What the task asks: Using the listing below, give again exactly the lines from the line with "[00:00:05.00 to 00:00:06.00]" to the line with "[00:00:09.00 to 00:00:09.05]", inclusive, without the pictures.

————————

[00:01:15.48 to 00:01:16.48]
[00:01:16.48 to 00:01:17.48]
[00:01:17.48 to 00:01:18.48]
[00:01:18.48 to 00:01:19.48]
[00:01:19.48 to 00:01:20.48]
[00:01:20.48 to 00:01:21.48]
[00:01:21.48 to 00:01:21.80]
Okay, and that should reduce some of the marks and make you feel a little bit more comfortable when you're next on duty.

————————

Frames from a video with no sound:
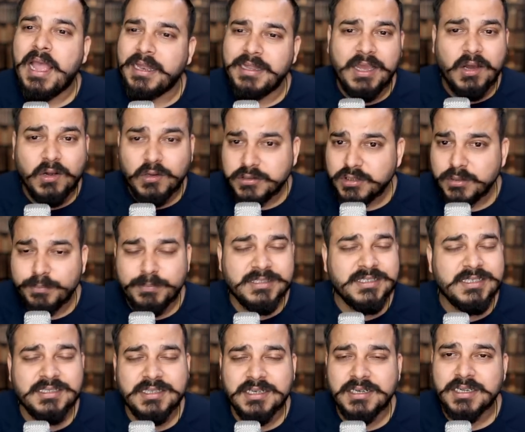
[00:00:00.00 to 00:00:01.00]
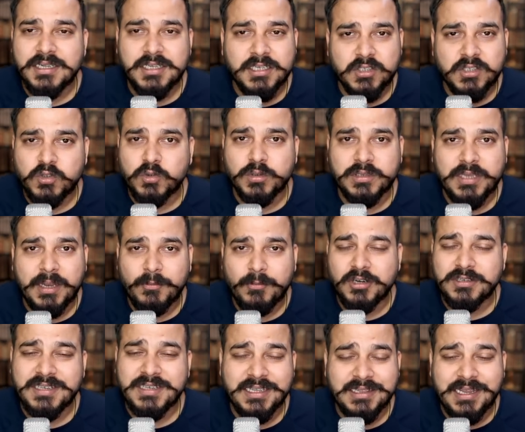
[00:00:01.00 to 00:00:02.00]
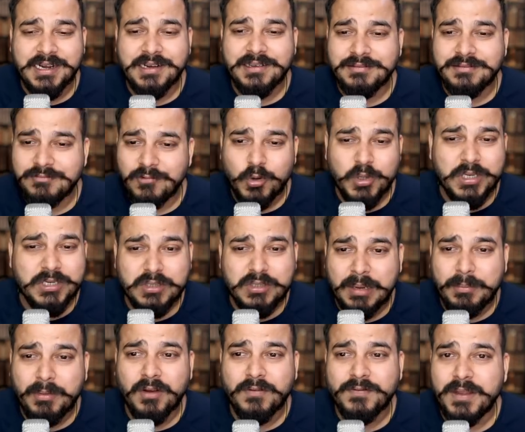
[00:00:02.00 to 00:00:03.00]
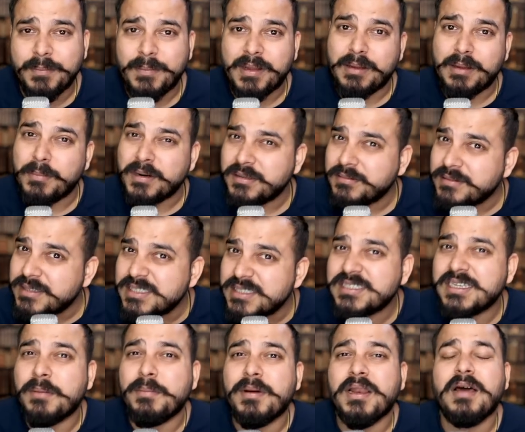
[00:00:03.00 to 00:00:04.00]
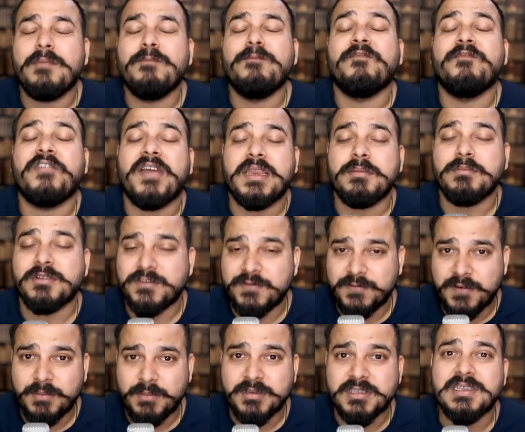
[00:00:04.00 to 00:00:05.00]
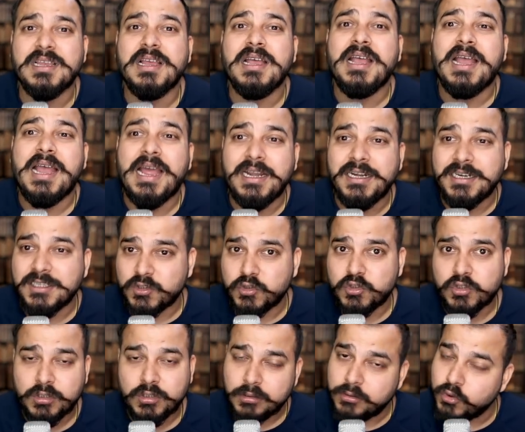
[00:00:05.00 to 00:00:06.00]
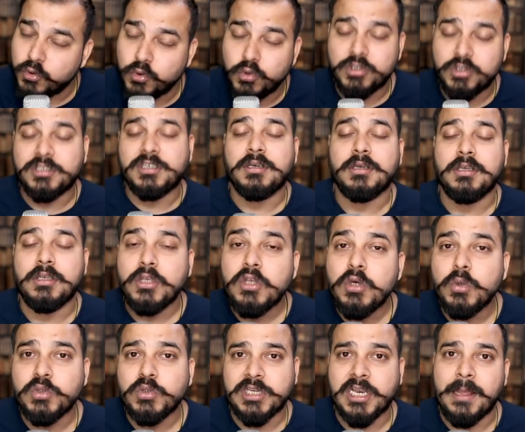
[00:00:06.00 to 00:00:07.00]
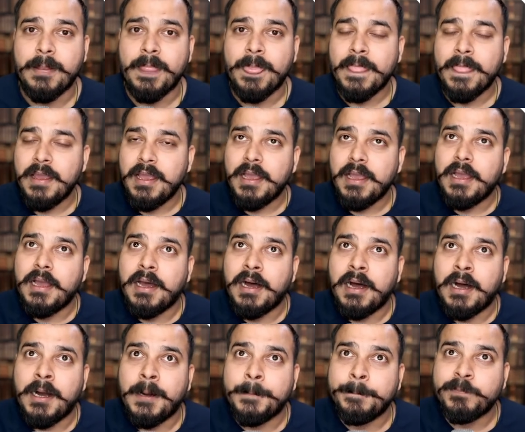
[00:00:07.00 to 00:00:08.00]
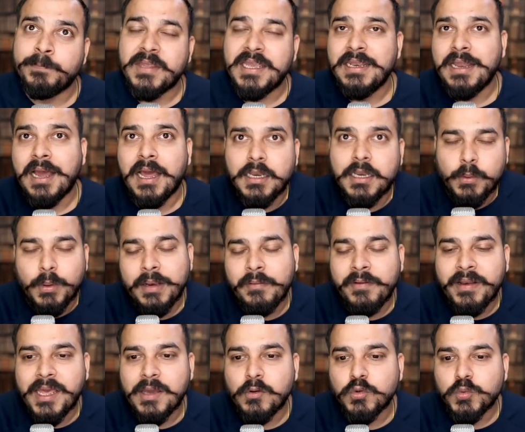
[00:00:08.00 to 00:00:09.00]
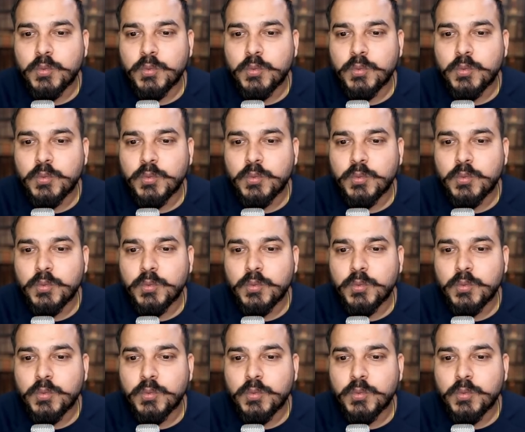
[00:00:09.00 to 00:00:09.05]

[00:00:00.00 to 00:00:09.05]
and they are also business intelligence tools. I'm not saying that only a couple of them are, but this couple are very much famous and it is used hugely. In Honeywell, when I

————————

Response area:
[00:00:05.00 to 00:00:06.00]
[00:00:06.00 to 00:00:07.00]
[00:00:07.00 to 00:00:08.00]
[00:00:08.00 to 00:00:09.00]
[00:00:09.00 to 00:00:09.05]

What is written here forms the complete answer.